European Parliament Says Natural Gas Projects Can Be Considered “Green” For Investments ::


– European Union lawmakers on Wednesday voted to call natural gas and nuclear power as “green” or “sustainable” energy sources, backing a proposal by the European Commission, the executive arm of the EU, which has drawn criticism from scientists and environmentalists.

The new rules, if accepted by member states, could unlock billions of dollars in private investment and public subsidies for natural gas and nuclear projects.

The rules will come into force in 2023 unless 20 of the union’s 27 member states reject them, which is unlikely. Most Member States – including heavyweights such as Germany and France – have supported at least one of the two energy sources.

The European Commission has argued that natural gas – a fossil fuel mainly composed of methane, a major contributor to the climate crisis – plays a key role in the transition to renewable energy, angering climate activists and some lawmakers. . Natural gas generally emits less carbon dioxide than coal, but critics argue the focus should be on boosting renewables and supporting new gas projects will only extend the life of the fossil fuel .

Nuclear, on the other hand, is “green” in the sense that it does not directly produce carbon dioxide emissions. Arguments against it usually revolve around safety, including how to store the radioactive waste it produces. Nuclear power plants are also expensive and projects are often plagued by delays.
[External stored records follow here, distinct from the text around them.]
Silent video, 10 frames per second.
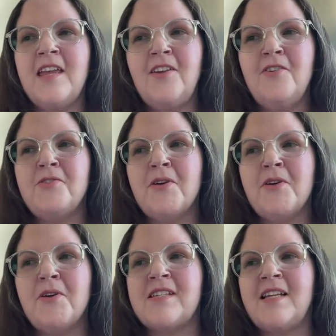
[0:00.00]
Thank you to
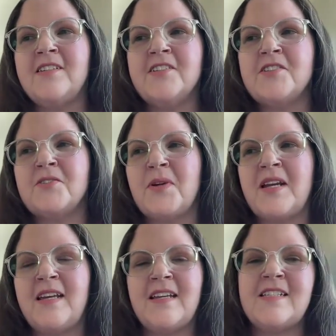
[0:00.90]
our presenters,
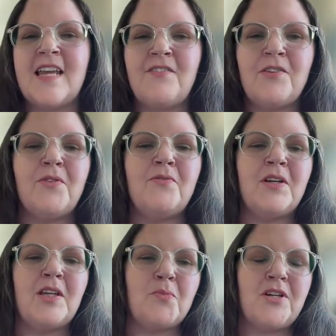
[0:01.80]
Rena and David. We
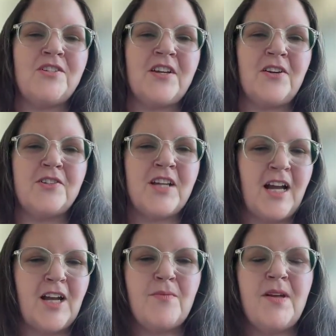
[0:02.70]
really appreciate your
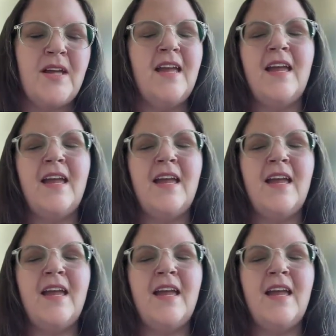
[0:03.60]
time.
Bas Eickhout, a green lawmaker from the Netherlands who sits in the European Parliament, recently said he had “never seen such a strategic mistake on the part of the Commission”, and calling natural gas “sustainable” contradicts it. the European Union calls for the rest of the world to quickly decarbonize their economies.

“We are undermining all the credibility of our Green Deal,” he previously told CNN, referring to the centerpiece of EU climate legislation. “And on the gas side, I really don’t see it. I don’t see the added value.”
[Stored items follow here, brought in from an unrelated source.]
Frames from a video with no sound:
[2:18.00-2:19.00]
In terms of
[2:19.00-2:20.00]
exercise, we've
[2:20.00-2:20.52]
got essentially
While the proposal came months before Russia invaded Ukraine, it gained momentum after the EU responded to the war by banning Russian energy sources such as coal and oil, on which European countries were heavily dependent.

The EU is committed to reducing global heating emissions by 55% below 1990 levels by 2030 and to becoming a net zero emissions economy by 2050. Net zero is where emissions are drastically reduced and those that remain are offset, whether using natural methods. such as planting trees or technology to “capture” emissions. The effectiveness of such technology is currently limited.
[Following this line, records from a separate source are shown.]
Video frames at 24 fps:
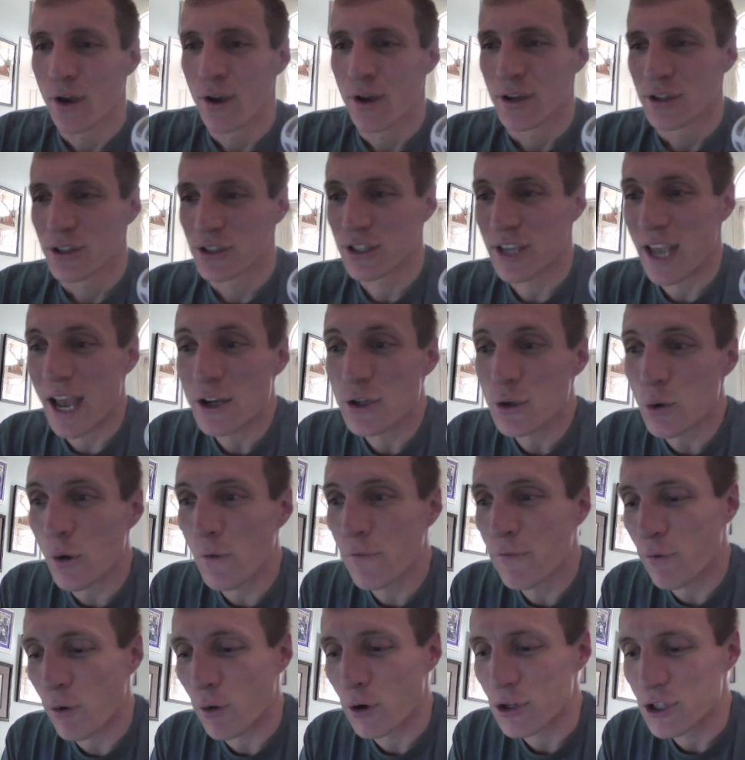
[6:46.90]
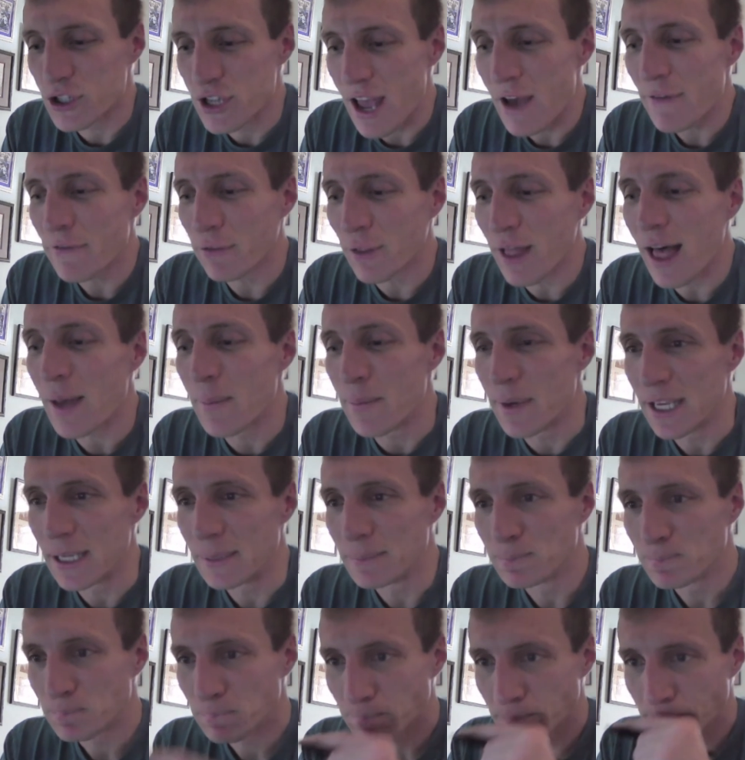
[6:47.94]
schedule for Jeff Lebby
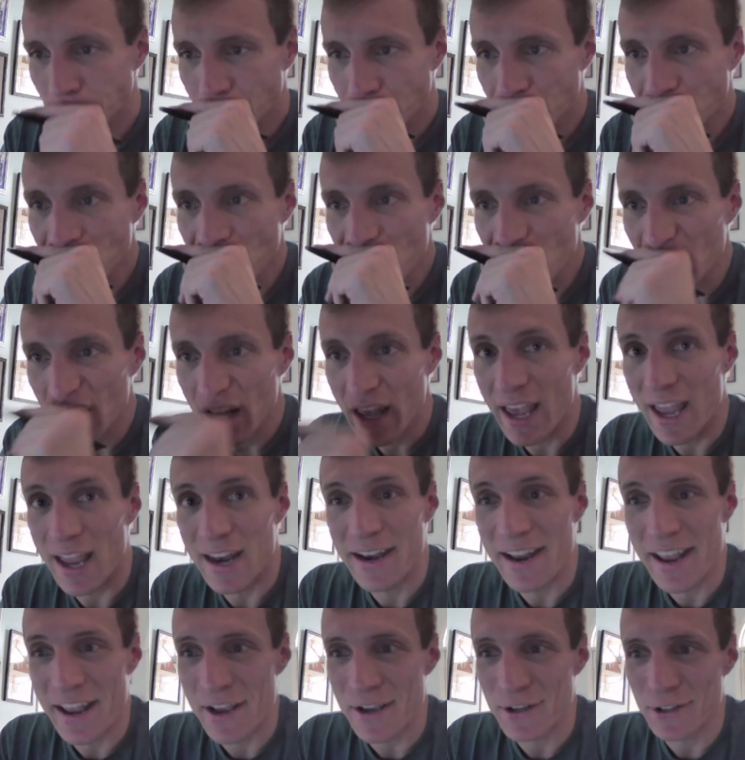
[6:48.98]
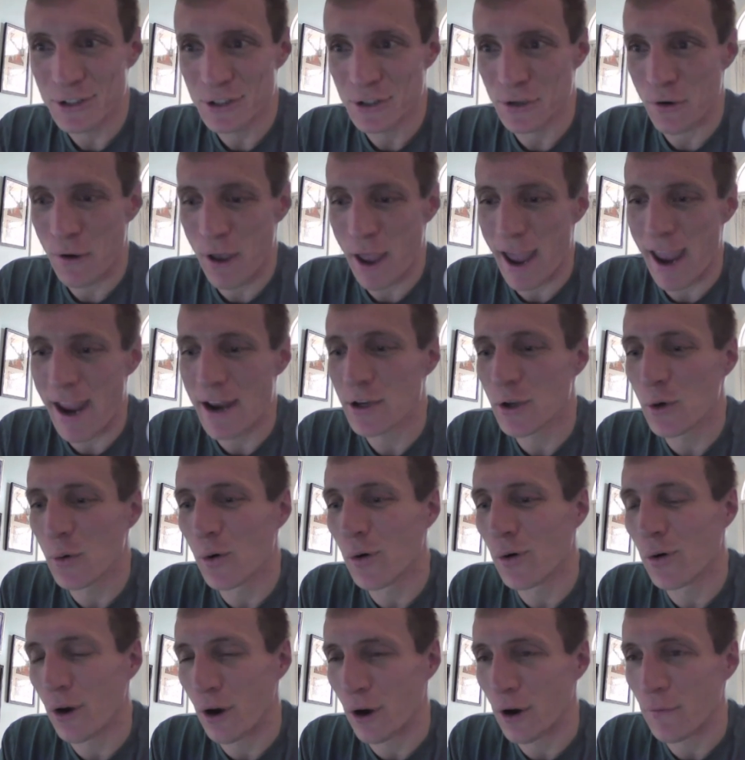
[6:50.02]
and his
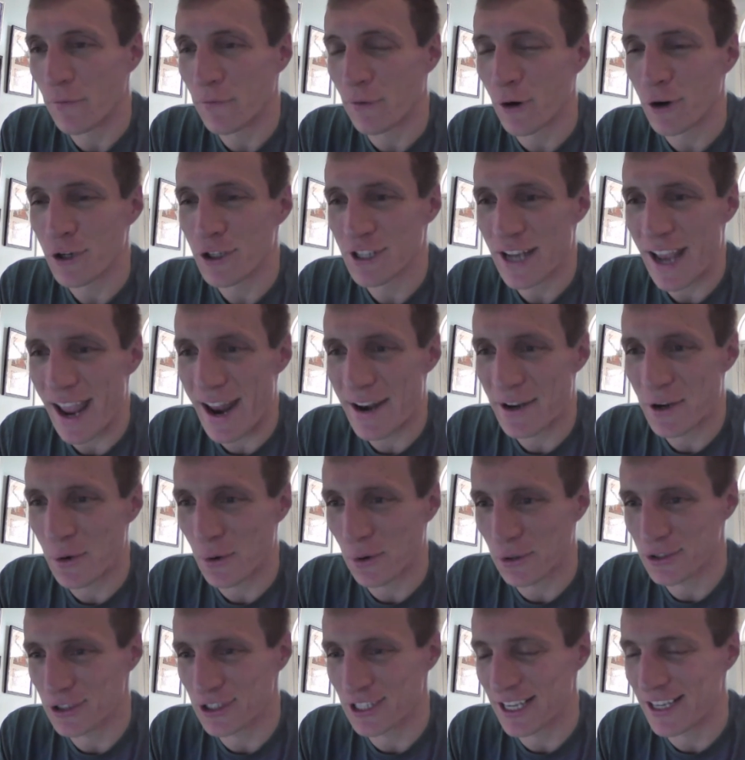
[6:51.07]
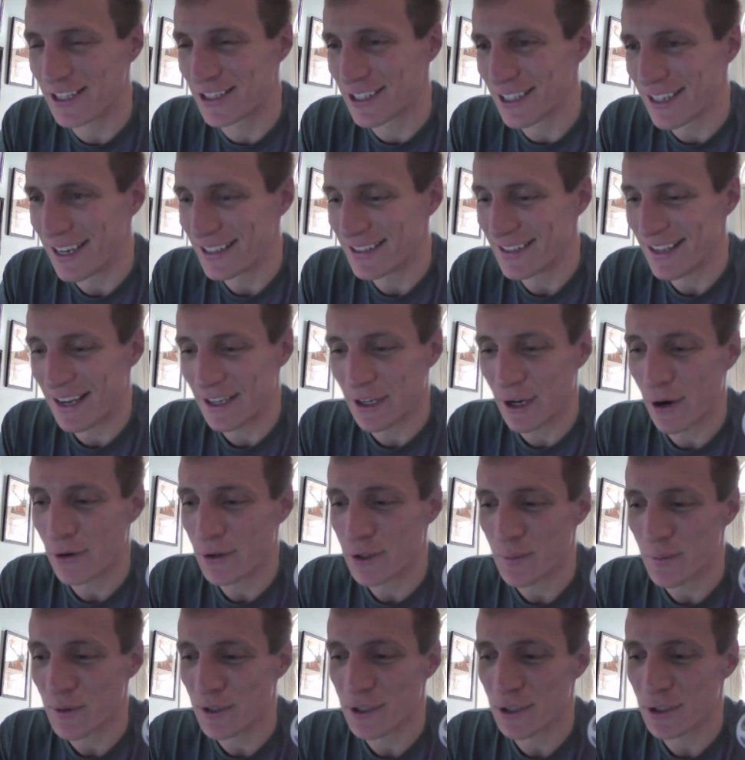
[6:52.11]
first annual season as the head coach
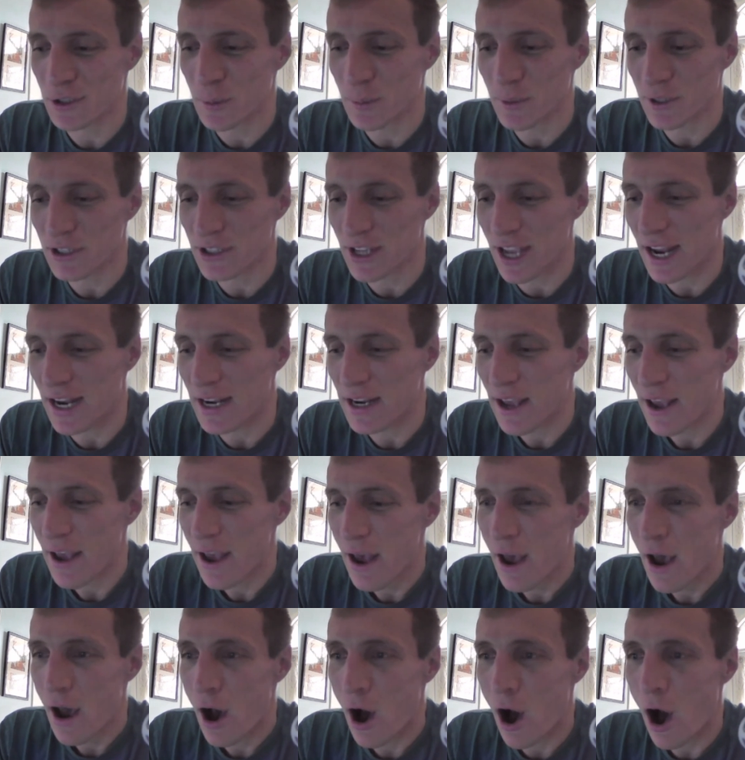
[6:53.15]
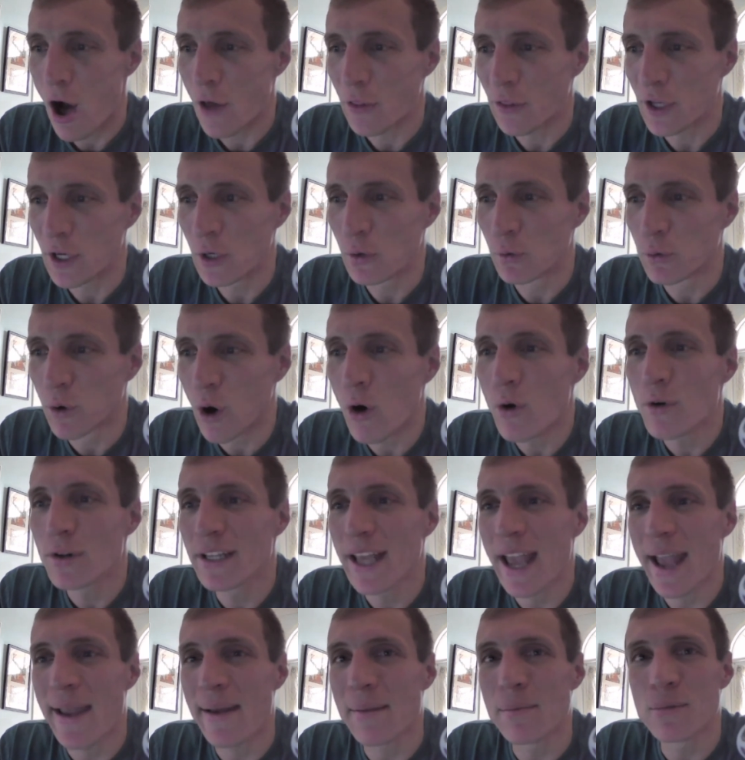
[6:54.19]
at Mississippi State, the road
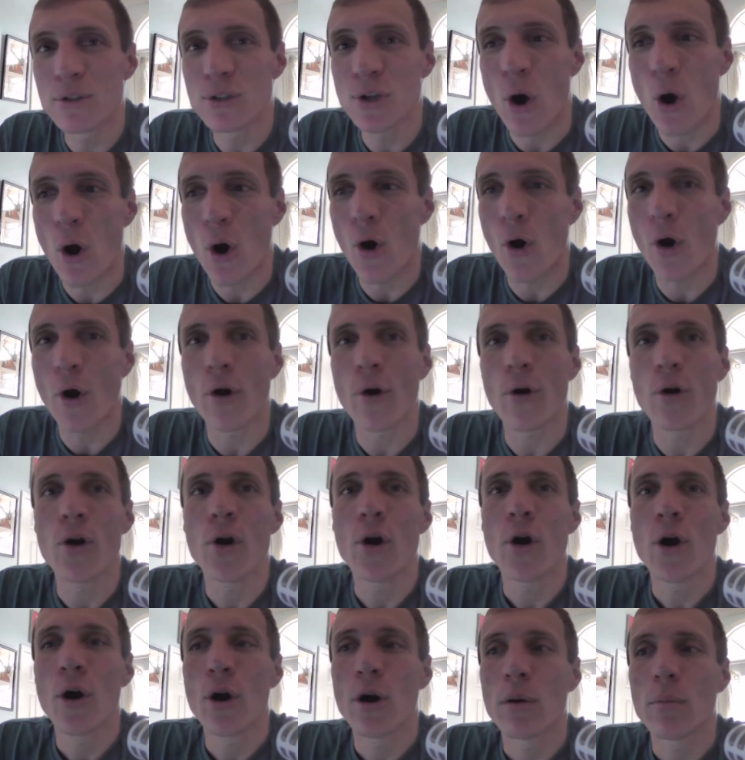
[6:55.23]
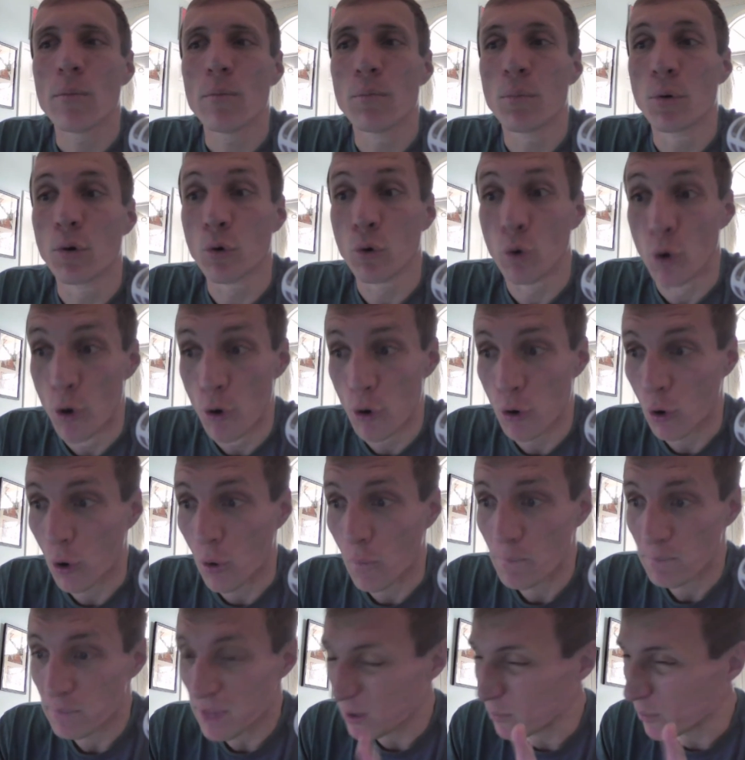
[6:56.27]
games are
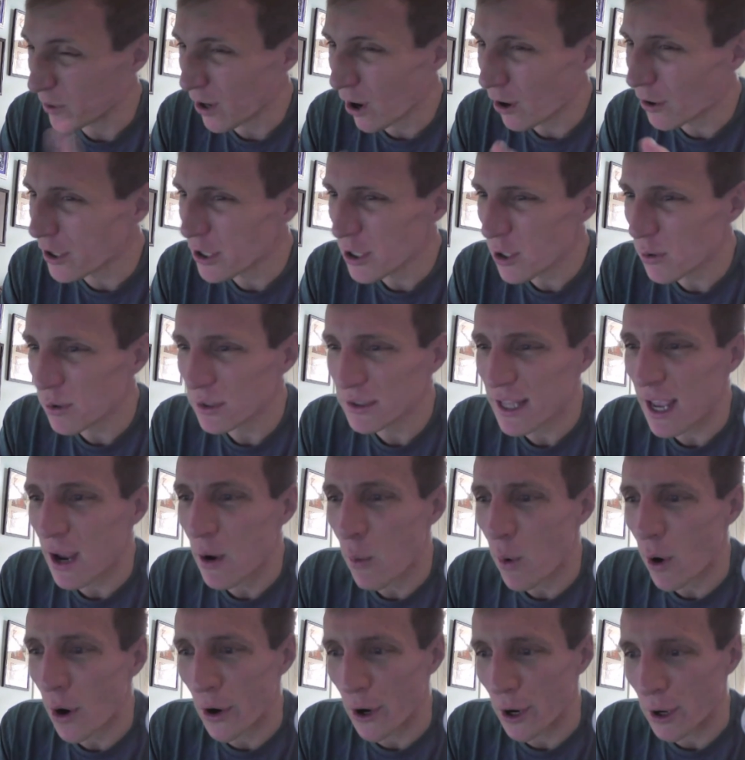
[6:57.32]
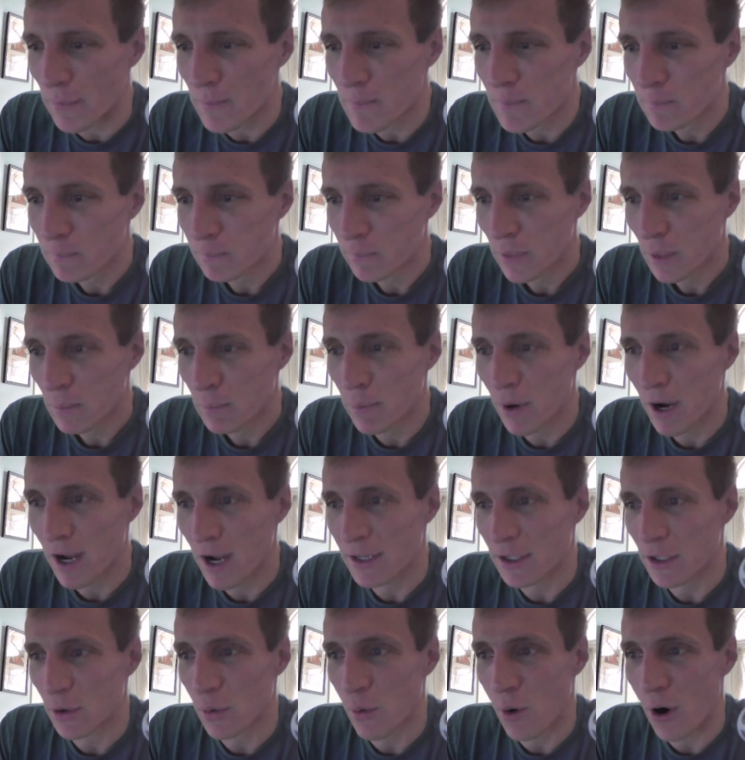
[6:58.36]
brutal. And we already knew what they were, but
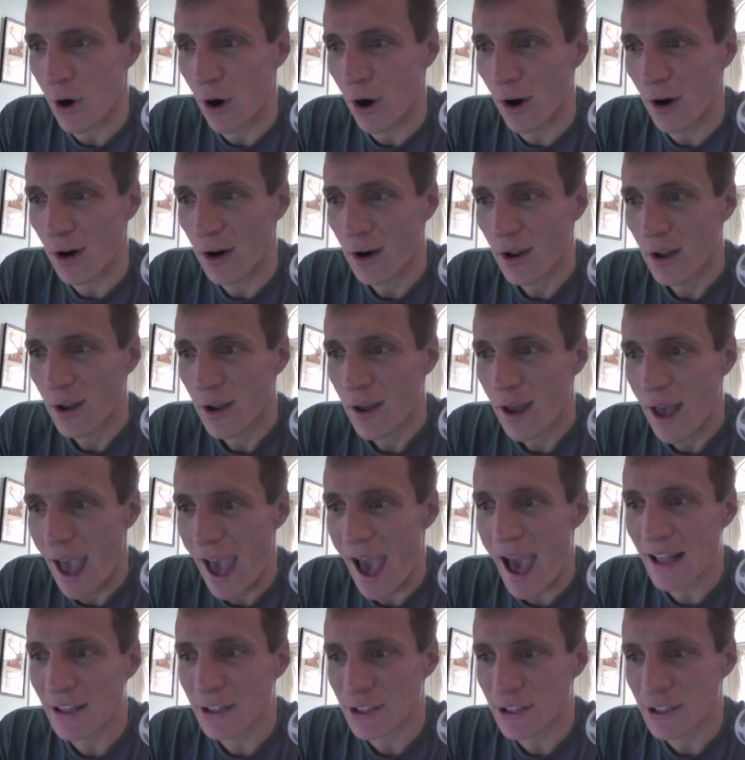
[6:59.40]
you are at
But climate and energy advocates say Wednesday’s decision will instead hamper Europe’s green transition.

“This will delay a real sustainable transition that we desperately need and deepen our dependence on Russian fuels,” Swedish climate activist Greta Thunberg tweeted in response to the vote. “The hypocrisy is striking, but unfortunately not surprising.”

Environmental groups are expected to challenge the new rules in court. Already, groups such as Greenpeace and the World Wildlife Federation have said they plan to sue the EU over the policy.

“Gas and nuclear are not green, and labeling them as such is blatant greenwashing. It harms the climate and future generations,” Ester Asin, director of the WWF European Policy Office, said in a statement. “We have lost this battle, but we will not give up the fight. [We] will explore all potential avenues for further action to end this greenwashing and protect the credibility of the whole EU taxonomy – and calls on Member States and MEPs to do the same.”